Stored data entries
- Opening Delimiter -
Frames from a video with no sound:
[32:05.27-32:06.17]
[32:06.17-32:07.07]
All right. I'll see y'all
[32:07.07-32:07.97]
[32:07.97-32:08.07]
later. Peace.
- Closing Delimiter -
- Opening Delimiter -
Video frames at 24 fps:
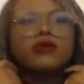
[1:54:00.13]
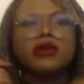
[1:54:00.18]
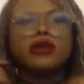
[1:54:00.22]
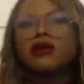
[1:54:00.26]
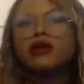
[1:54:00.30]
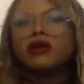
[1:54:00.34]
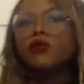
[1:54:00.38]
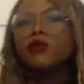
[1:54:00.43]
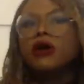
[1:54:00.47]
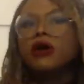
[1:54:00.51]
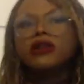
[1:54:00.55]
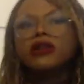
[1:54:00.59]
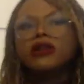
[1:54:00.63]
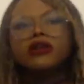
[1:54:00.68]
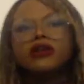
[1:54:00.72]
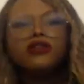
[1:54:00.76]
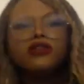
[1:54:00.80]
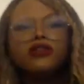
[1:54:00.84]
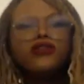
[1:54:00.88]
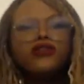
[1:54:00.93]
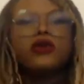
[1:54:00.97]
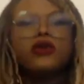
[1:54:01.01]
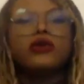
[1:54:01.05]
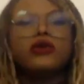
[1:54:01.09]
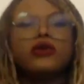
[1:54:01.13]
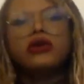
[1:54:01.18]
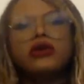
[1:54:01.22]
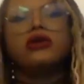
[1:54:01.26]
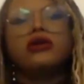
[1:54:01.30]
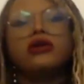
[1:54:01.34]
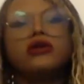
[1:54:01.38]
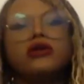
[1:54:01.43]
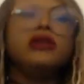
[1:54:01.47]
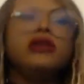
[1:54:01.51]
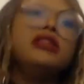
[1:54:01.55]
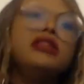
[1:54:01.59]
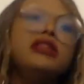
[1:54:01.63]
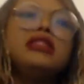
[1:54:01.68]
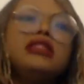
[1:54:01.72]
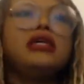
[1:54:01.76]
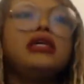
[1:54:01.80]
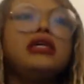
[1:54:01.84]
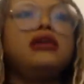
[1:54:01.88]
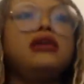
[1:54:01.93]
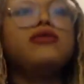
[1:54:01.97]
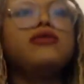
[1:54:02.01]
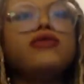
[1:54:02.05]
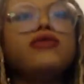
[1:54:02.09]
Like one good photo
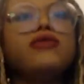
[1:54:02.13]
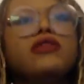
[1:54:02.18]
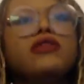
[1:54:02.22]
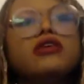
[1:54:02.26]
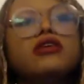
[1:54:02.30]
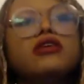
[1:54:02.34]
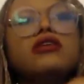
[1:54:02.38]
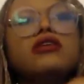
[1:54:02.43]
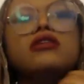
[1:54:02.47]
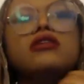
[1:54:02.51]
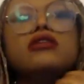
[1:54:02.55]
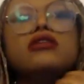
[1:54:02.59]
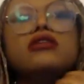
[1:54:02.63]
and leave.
- Closing Delimiter -
WHAT YOU NEED TO DO:
Retype the lines above exactly as they appear, from the line containing "[1:54:00.59]" through the line containing "[1:54:02.13]", and leave out any pictures.

WORKED SOLUTION:
[1:54:00.59]
[1:54:00.63]
[1:54:00.68]
[1:54:00.72]
[1:54:00.76]
[1:54:00.80]
[1:54:00.84]
[1:54:00.88]
[1:54:00.93]
[1:54:00.97]
[1:54:01.01]
[1:54:01.05]
[1:54:01.09]
[1:54:01.13]
[1:54:01.18]
[1:54:01.22]
[1:54:01.26]
[1:54:01.30]
[1:54:01.34]
[1:54:01.38]
[1:54:01.43]
[1:54:01.47]
[1:54:01.51]
[1:54:01.55]
[1:54:01.59]
[1:54:01.63]
[1:54:01.68]
[1:54:01.72]
[1:54:01.76]
[1:54:01.80]
[1:54:01.84]
[1:54:01.88]
[1:54:01.93]
[1:54:01.97]
[1:54:02.01]
[1:54:02.05]
[1:54:02.09]
Like one good photo
[1:54:02.13]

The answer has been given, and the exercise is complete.